Canada Sends Positive Message to Trading Partners

CANADA - A veterinary advisor to the Canadian Swine Health Board says Canada's response to a foreign animal disease scare in June sends a positive message to Canada's trading partners, according to Bruce Cochrane.
calendar icon 28 October 2010
clock icon 3 minute read

In the early morning hours of 21 June, a suspect case of foot and mouth disease was identified at the Olymel primary processing plant in Red Deer immediately halting processing and the movement of hogs to the facility.

The incident, which generated international media attention, lasted approximately two days before it was confirmed not to be foot and mouth and the movement of hogs and operations at the plant resumed.

Dr Charles Rhodes, who reviewed the response on behalf of the Canadian Swine Health Board, told Swine Health Forum 2010 in Quebec City this was a real time event that offered an opportunity to test our system.

Dr Charles Rhodes-Canadian Swine Health Board

I think that most of our simulations that we think of and work through deal with identifying disease on a farm and then quarantining that farm and dealing with the communications and all of that.

This occurred at a busy packing plant in a significant size city with lots of people around, lots of people to observe what was happening, with a number of different producers, with trucks waiting and so it was a much different scenario than maybe we usually think about.

Overall at the end of the day our response was quite good but we certainly did identify gaps where there can be improvement.

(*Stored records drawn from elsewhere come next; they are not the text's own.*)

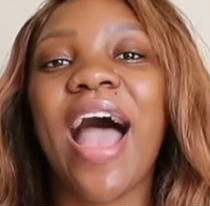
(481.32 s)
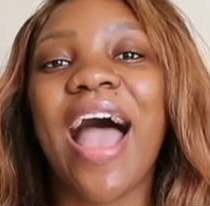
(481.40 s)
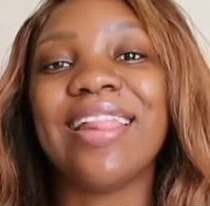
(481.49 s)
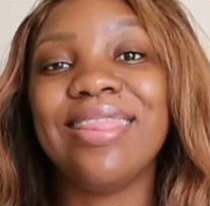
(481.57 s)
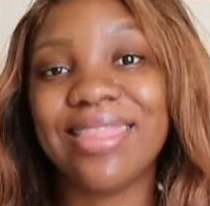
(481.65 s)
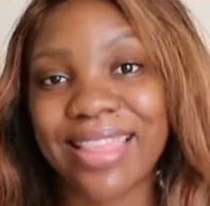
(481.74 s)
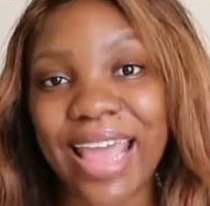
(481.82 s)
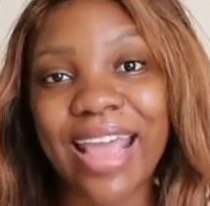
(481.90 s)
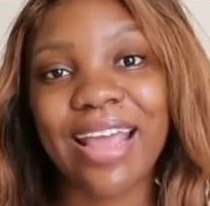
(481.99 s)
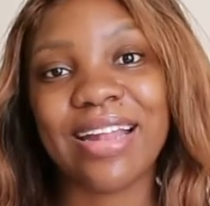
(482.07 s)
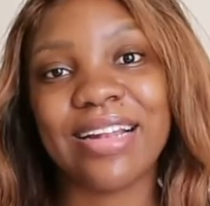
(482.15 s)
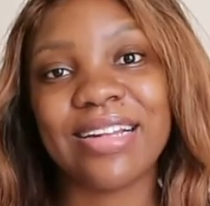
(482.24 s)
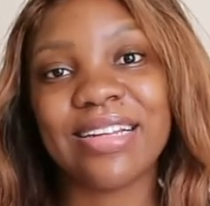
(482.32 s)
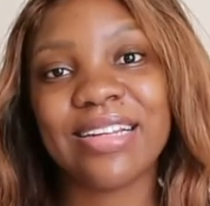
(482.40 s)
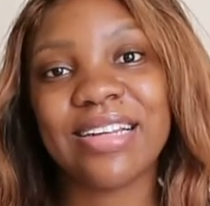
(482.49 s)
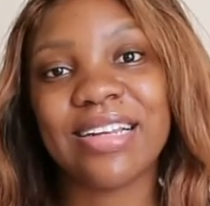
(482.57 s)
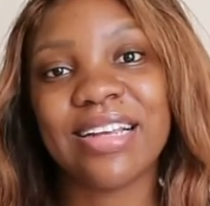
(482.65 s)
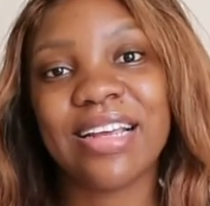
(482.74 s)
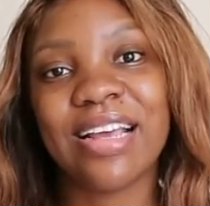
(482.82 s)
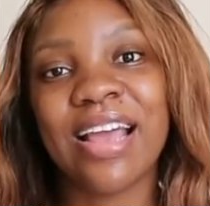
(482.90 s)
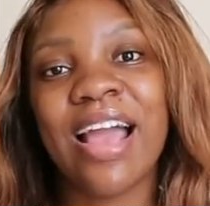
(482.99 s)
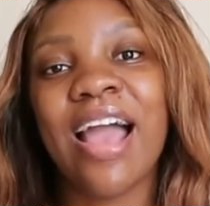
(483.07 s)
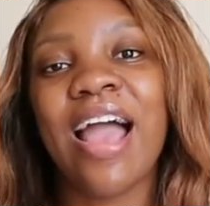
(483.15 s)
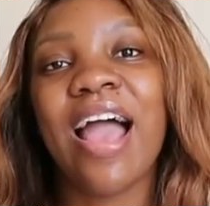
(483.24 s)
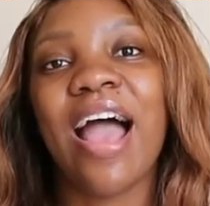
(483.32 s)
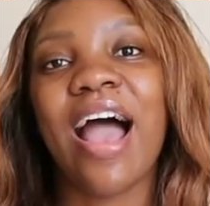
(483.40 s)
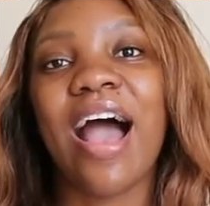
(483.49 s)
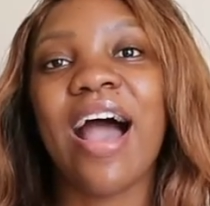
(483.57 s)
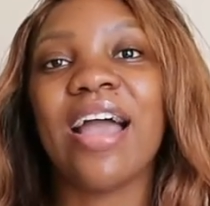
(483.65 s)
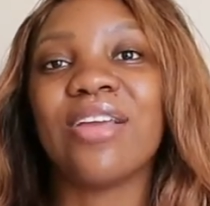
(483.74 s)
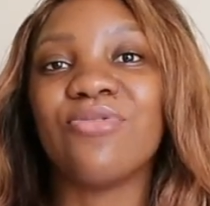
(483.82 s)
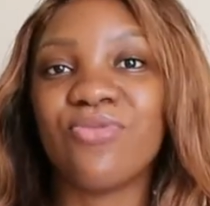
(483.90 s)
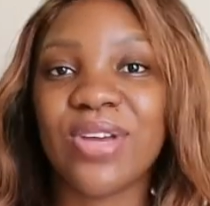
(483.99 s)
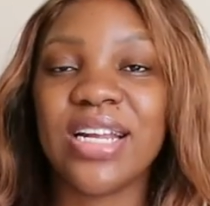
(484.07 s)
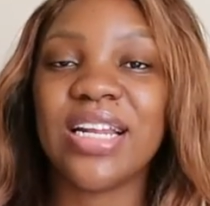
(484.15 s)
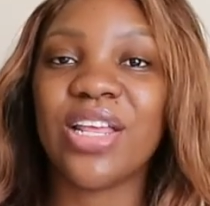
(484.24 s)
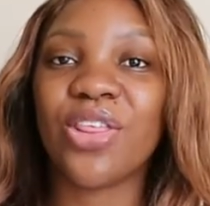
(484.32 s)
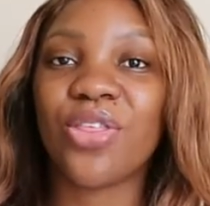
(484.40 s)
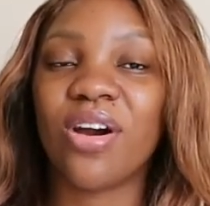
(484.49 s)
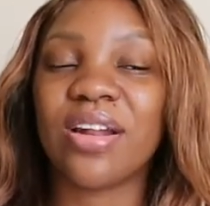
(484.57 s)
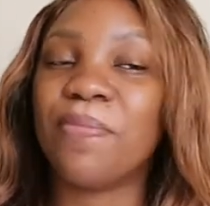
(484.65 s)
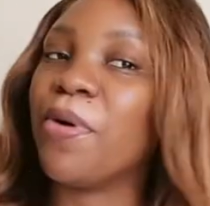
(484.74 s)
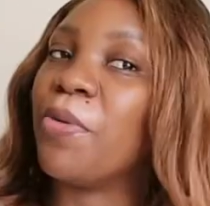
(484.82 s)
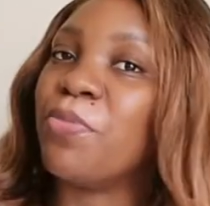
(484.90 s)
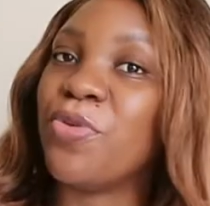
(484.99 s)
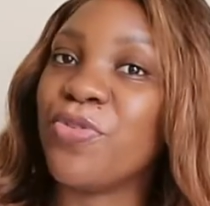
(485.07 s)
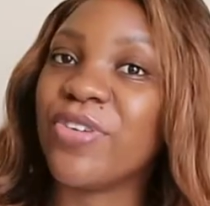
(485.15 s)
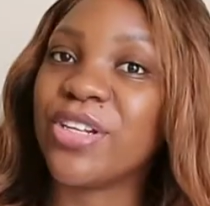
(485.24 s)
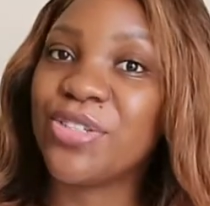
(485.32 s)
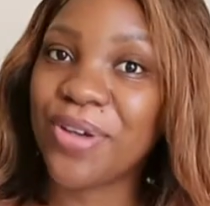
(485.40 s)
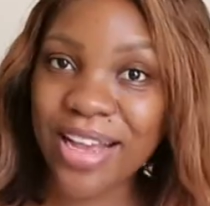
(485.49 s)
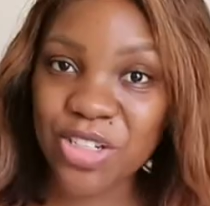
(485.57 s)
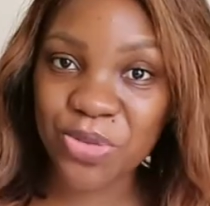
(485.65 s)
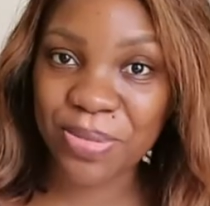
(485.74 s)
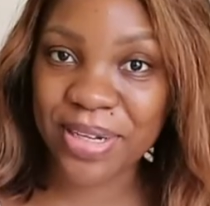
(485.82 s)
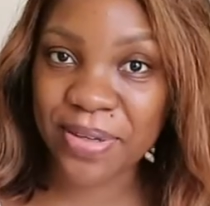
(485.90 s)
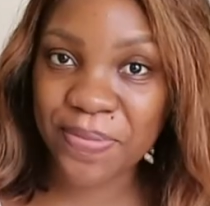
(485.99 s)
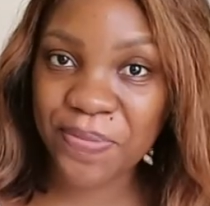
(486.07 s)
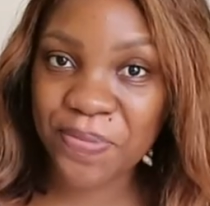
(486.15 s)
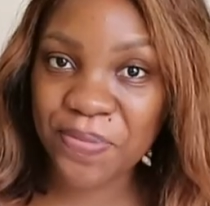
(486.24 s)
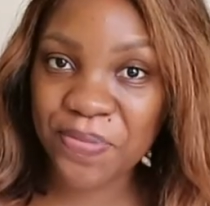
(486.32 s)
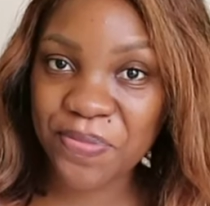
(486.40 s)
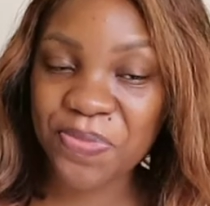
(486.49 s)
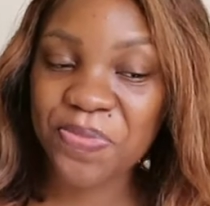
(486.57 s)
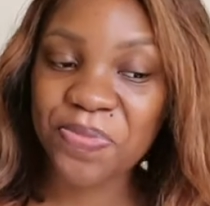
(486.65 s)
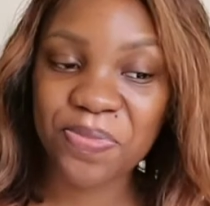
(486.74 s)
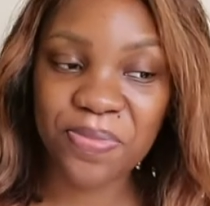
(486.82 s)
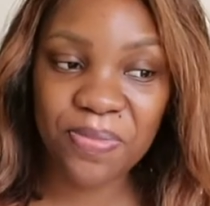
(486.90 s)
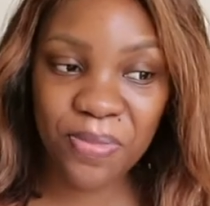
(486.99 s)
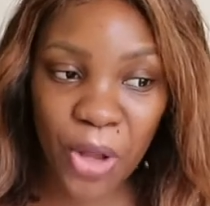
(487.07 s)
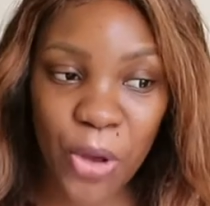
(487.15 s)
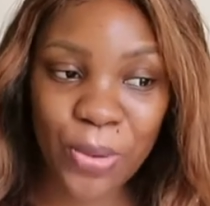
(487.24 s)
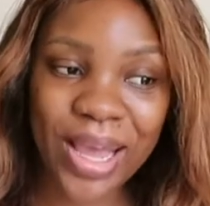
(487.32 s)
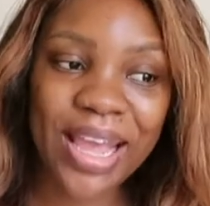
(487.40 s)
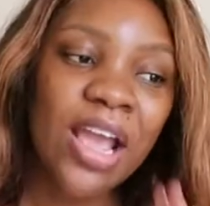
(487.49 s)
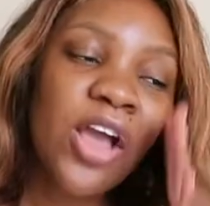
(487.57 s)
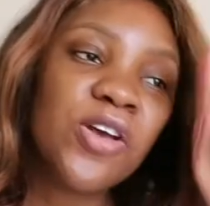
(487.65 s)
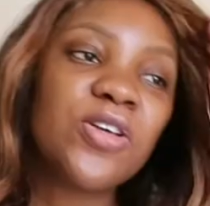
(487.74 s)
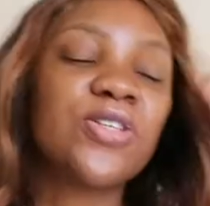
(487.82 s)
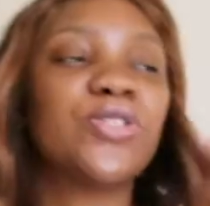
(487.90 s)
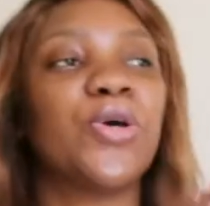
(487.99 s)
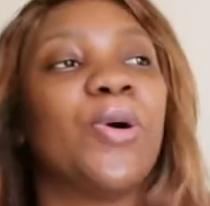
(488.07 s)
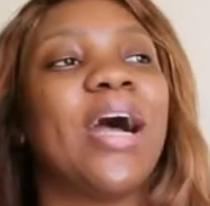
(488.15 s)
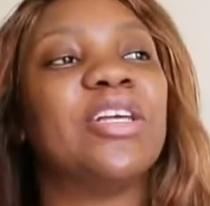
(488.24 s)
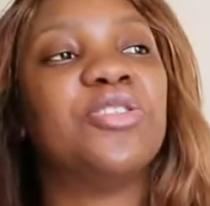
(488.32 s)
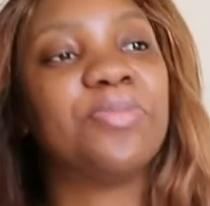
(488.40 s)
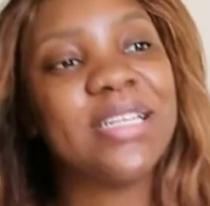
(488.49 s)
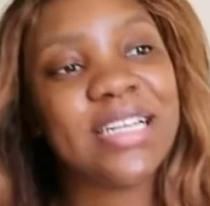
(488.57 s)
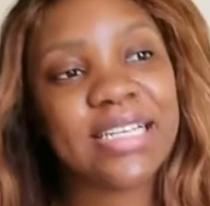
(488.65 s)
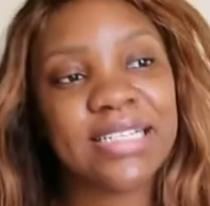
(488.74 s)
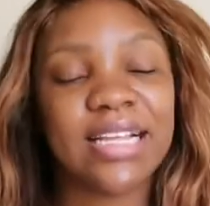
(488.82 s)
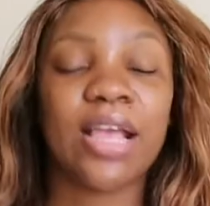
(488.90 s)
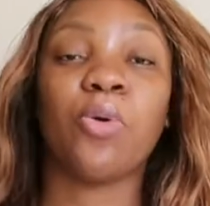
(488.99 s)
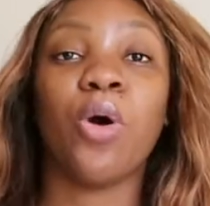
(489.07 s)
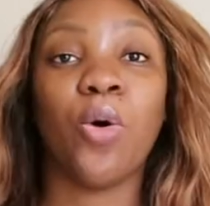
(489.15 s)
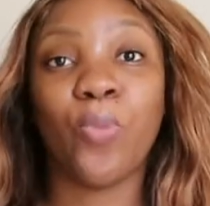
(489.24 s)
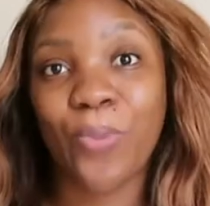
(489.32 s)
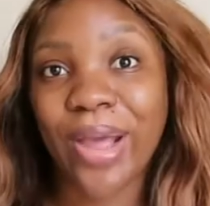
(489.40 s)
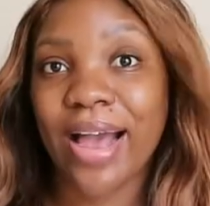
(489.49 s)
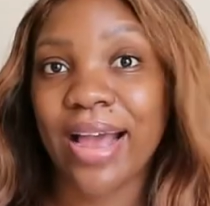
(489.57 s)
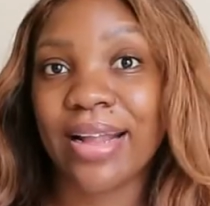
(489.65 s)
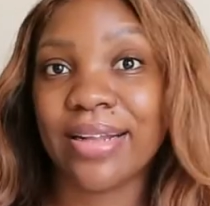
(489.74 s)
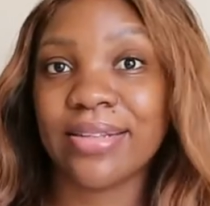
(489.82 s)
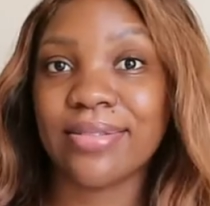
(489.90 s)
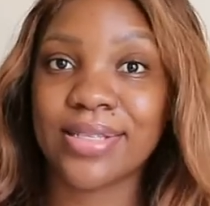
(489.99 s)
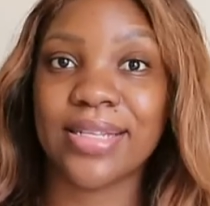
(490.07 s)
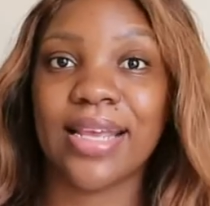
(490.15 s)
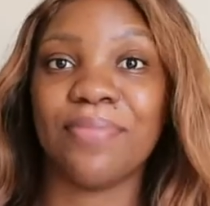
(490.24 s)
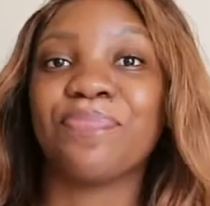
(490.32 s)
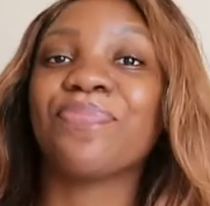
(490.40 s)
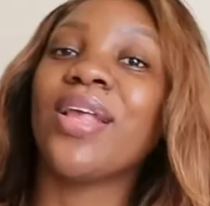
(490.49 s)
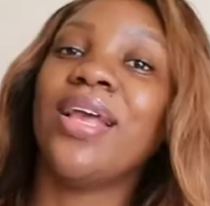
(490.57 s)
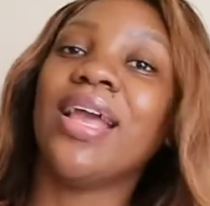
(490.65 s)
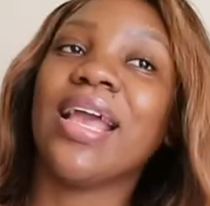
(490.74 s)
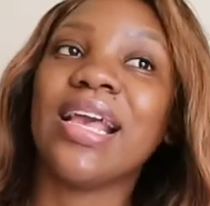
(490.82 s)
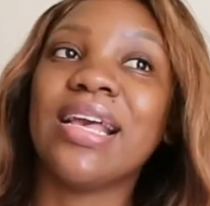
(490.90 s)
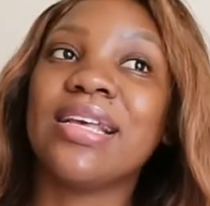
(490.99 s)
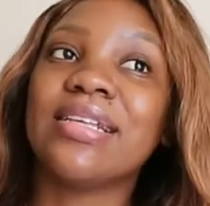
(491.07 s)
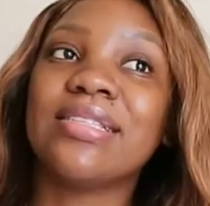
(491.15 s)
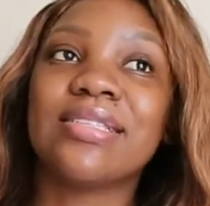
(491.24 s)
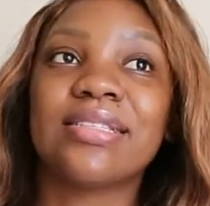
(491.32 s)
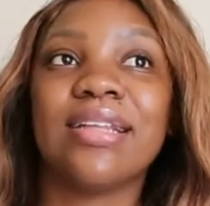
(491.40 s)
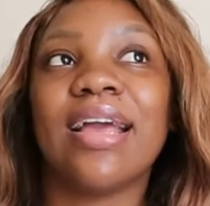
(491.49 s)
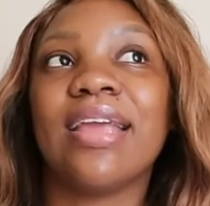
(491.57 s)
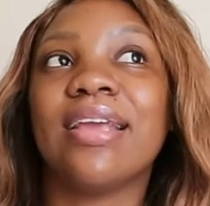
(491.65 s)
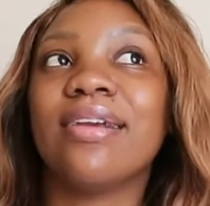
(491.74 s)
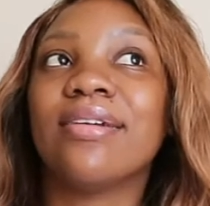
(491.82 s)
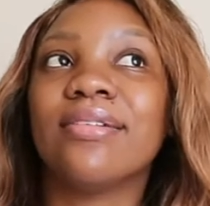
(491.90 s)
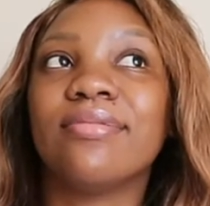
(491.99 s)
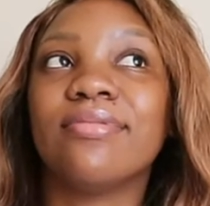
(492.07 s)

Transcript: And then I really thought about moving to Ajman. Okay, so Ajman is like, well, where I stay, it's like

I think hopefully we will learn from that and a year from now be well prepared.

I think that what happens is that the people that were intimately involved certainly will make improvements.

It's important that the industry across Canada also try to look at their own situation and make similar improvements.

Dr Rhodes suggests the open and transparent response sends a positive message to Canada's trading partners that we are watchful and looking for foreign animal diseases that might be of concern to them as purchasers of our pork products or our breeding stock.